Quanto ci costerà la guerra di Putin?

Difficile fare valutazioni, secondo alcuni economisti i costi per il nostro paese oscilleranno tra i 50 e i 100 miliardi di euro. Proviamo a fare un po’ i conti del salumiere con i dati che abbiamo a oggi, ma la situazione come sappiamo è in continua evoluzione. A inizio 2022 le previsioni macroeconomiche ipotizzavano per l’Italia, quest’anno, una crescita del PIL attorno al 4%, all’incirca una settantina di miliardi. Quella crescita tra Covid, guerra, e inflazione probabilmente finirà azzerata.

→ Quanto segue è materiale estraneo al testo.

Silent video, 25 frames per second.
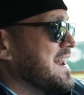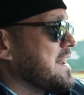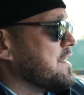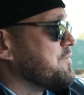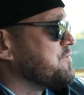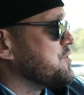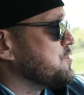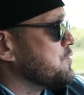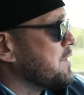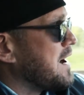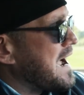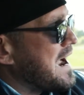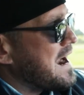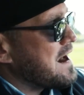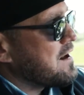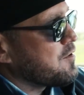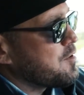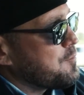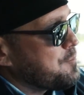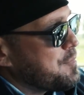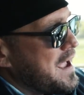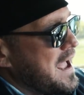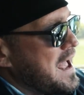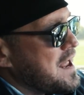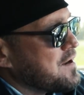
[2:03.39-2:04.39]
And if you
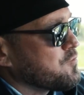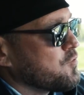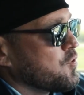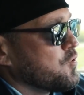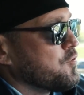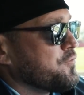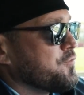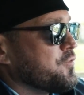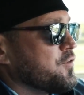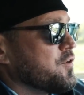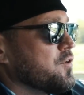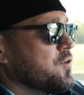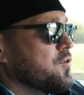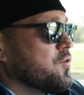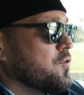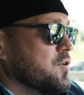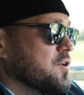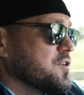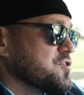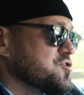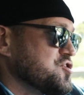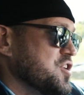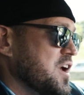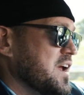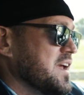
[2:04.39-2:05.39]
hire a bad roofer
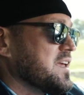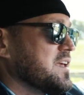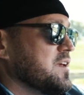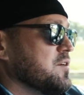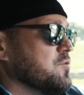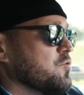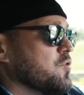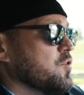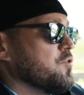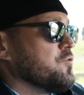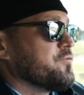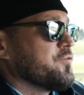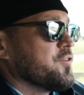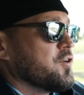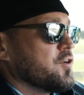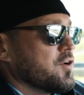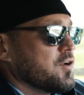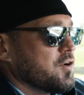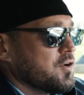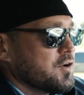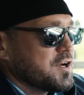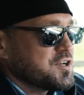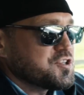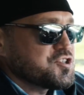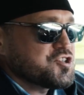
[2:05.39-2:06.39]
or a janky roofer
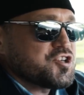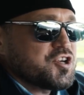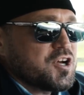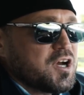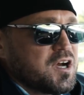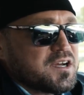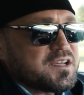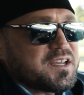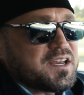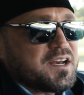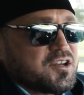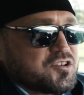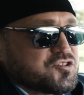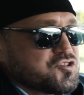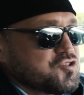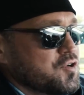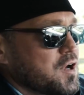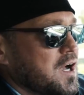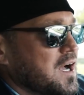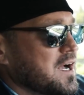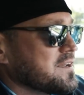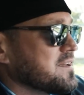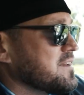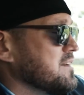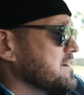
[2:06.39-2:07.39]
or a chuck in a
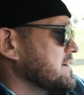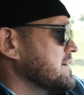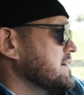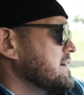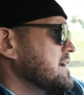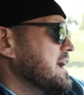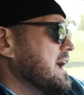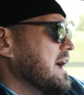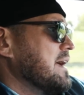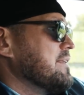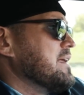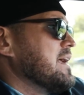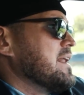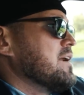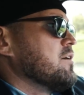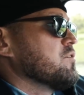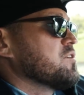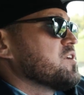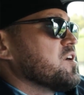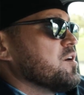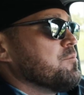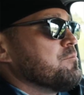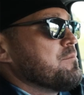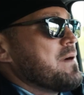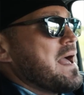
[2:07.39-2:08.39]
truck and they don't
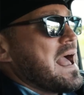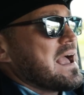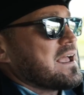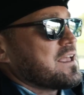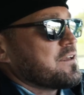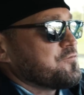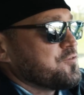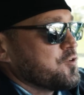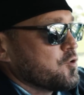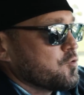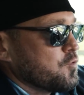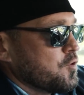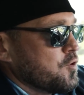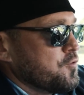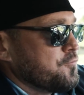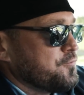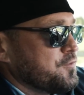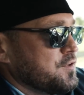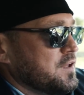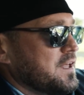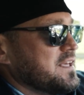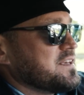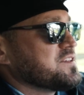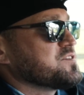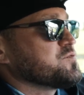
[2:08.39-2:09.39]
come back if your roof
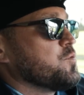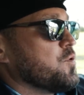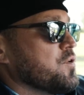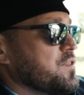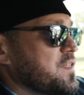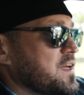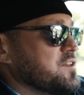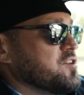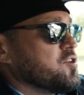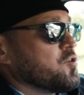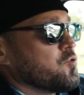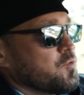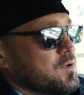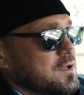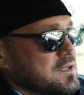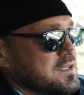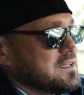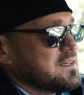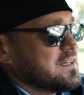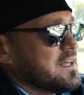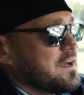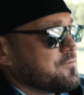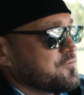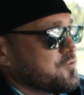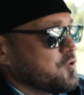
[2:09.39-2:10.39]
leaks, well then you're
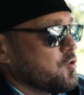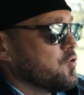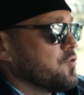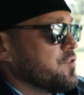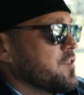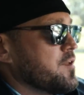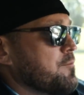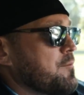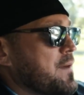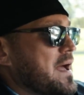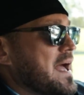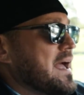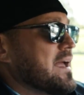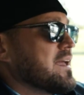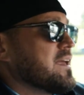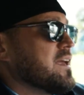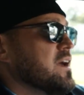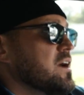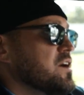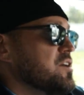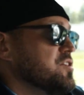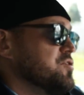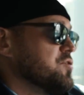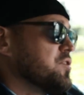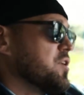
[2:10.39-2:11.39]
really left holding the bag.
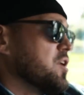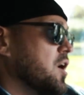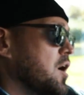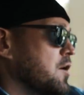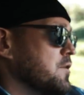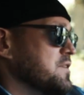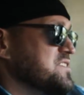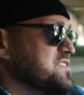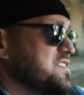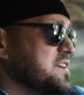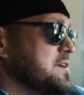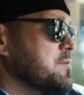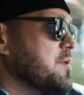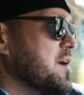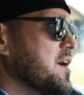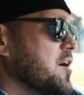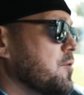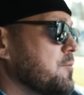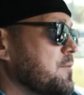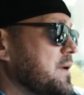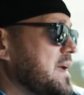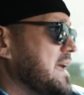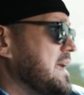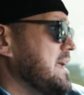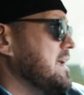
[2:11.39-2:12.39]
You can always
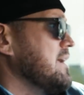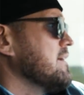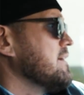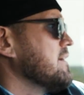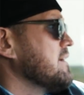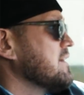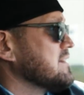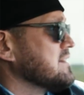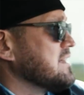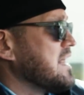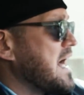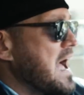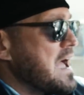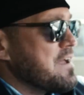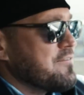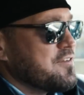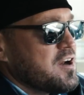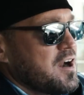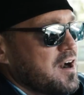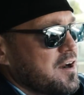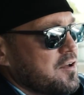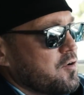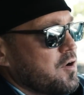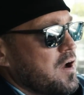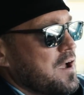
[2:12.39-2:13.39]
email me, live
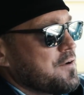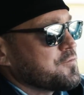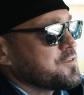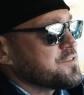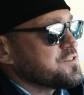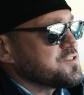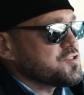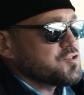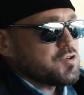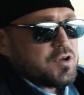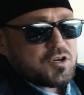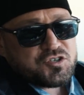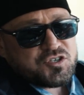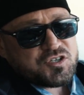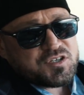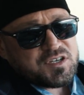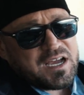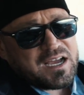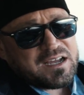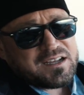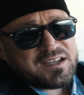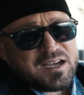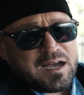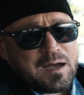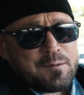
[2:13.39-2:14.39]
at autograph construction
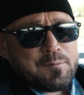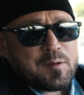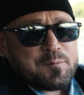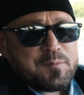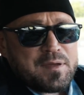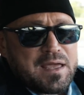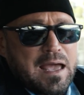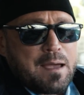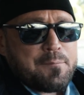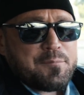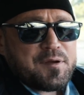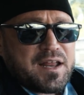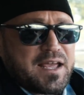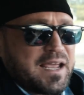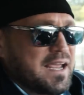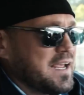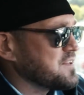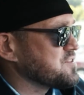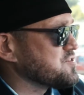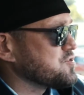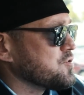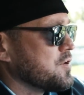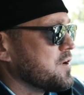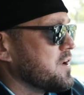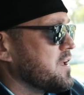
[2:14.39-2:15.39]
dot com. I'd be happy to
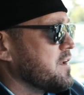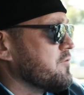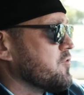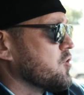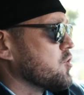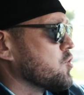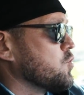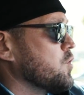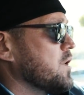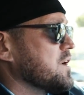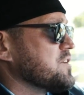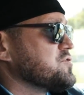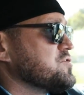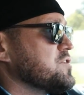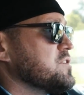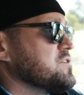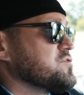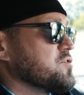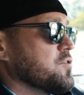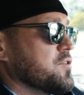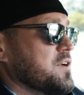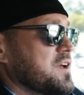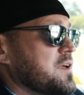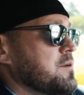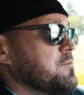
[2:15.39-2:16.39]
answer any of your
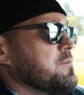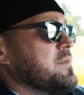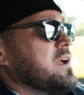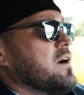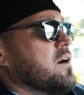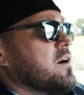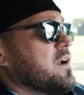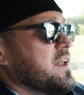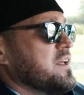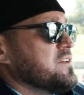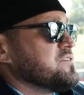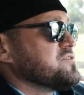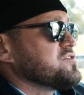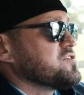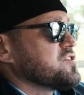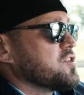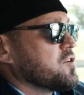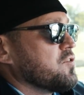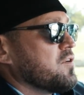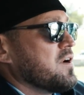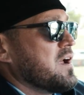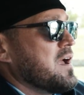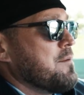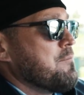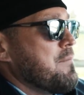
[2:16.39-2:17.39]
questions, or hit me on
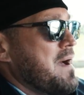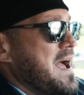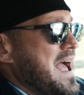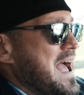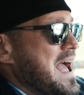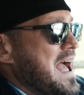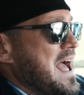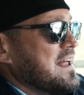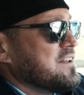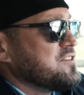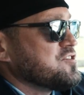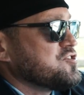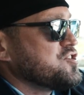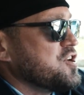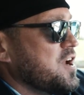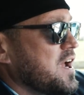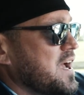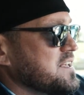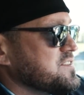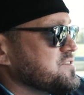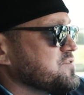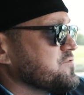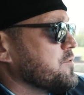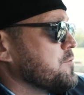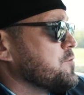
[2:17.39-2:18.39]
Instagram at
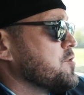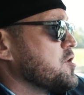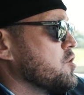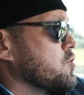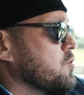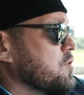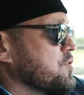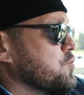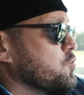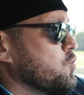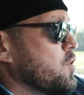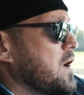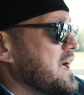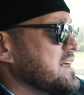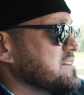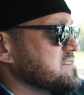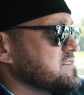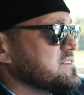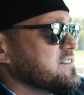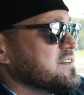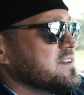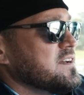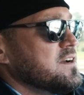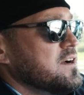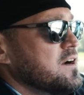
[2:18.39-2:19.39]
Jess from the
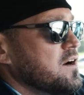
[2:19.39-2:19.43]
Northwest.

I costi dei prodotti energetici continuano a crescere e resteranno alti ancora per lungo tempo, quindi, spenderemo molti miliardi in più per i trasporti, il riscaldamento, l’energia. Questa situazione sta mettendo in seria difficoltà diverse aziende nei settori cosiddetti energivori, alcune hanno anche sospeso la produzione: cartiere, acciaierie, produttori di ceramiche, per citarne alcuni. Migliaia di altre aziende, le più piccole, chiuderanno e decine di migliaia di persone perderanno il lavoro. Secondo i calcoli di Confindustria a rischio ci sono 184.000 imprese e 1.400.000 lavoratori.

La Russia e l’Ucraina, soprattutto la prima, erano partner commerciali importanti per un paese esportatore come l’Italia. Verso la Russia nel 2021 abbiamo esportato più di 7 miliardi di euro di: macchinari, mobili e arredi, prodotti alimentari e bevande, tessili e abbigliamento, calzature, prodotti chimici e farmaceutici, per citare le voci più rilevanti. Gran parte di queste esportazioni nel 2022, tra sanzioni, svalutazione del rublo e crisi economica in Russia dovranno trovare, se ci riusciranno, altre destinazioni. Un ulteriore danno per le nostre imprese.

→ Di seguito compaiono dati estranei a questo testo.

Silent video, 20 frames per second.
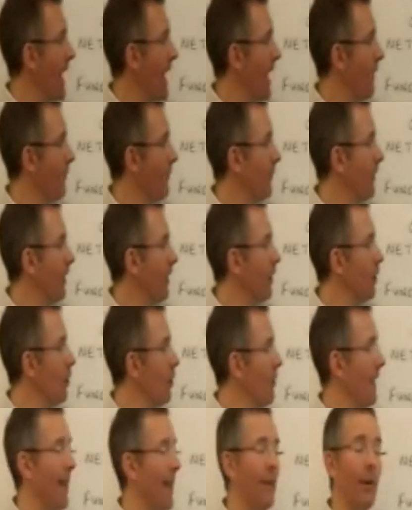and the
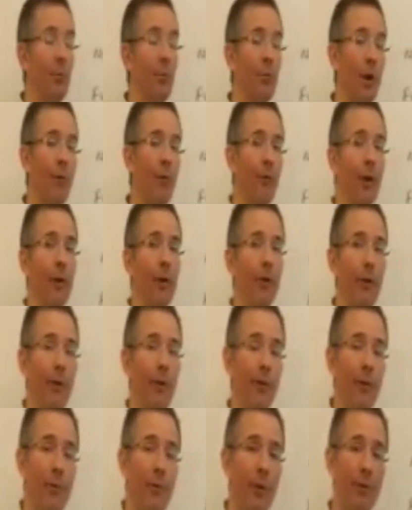accumulated profits
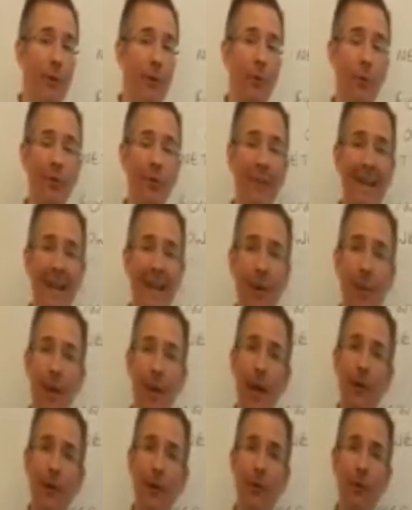that if the business was
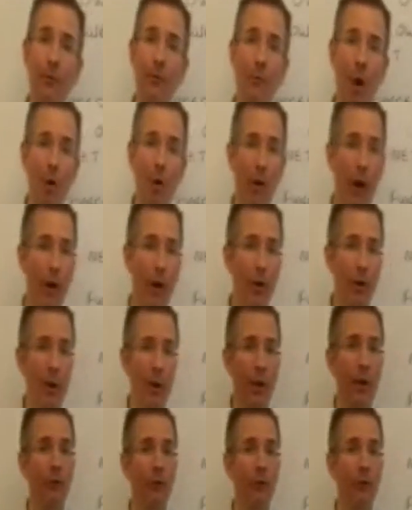liquidated tomorrow,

Il Parlamento nei giorni scorsi ha approvato a larga maggioranza l’aumento delle spese militari del nostro paese da 25 a 38 miliardi di euro. Sono 13 miliardi di euro in più di spese militari ogni anno, soldi che verranno tolti ad altri capitoli, dalla scuola alla sanità, dalla ricerca all’assistenza sociale.

La guerra ha causato finora quasi 3 milioni di profughi, ma si prevede che questo numero potrà raddoppiare. In Italia per ora ne sono arrivati 50.000 ma si prevede ne arriveranno alcune centinaia di migliaia. Questi rifugiati vanno accolti e bisogna mantenerli fino a quando non potranno tornare nel loro paese, rappresentando altri costi per le casse pubbliche, non quantificabili per ora ma si tratterà di miliardi.

Ringraziando Putin per questi bei regalini, di cui avremmo fatto volentieri a meno, nella prossima puntata ci occuperemo più specificamente dell’economia russa e degli effetti che questa guerra sta producendo su quel paese.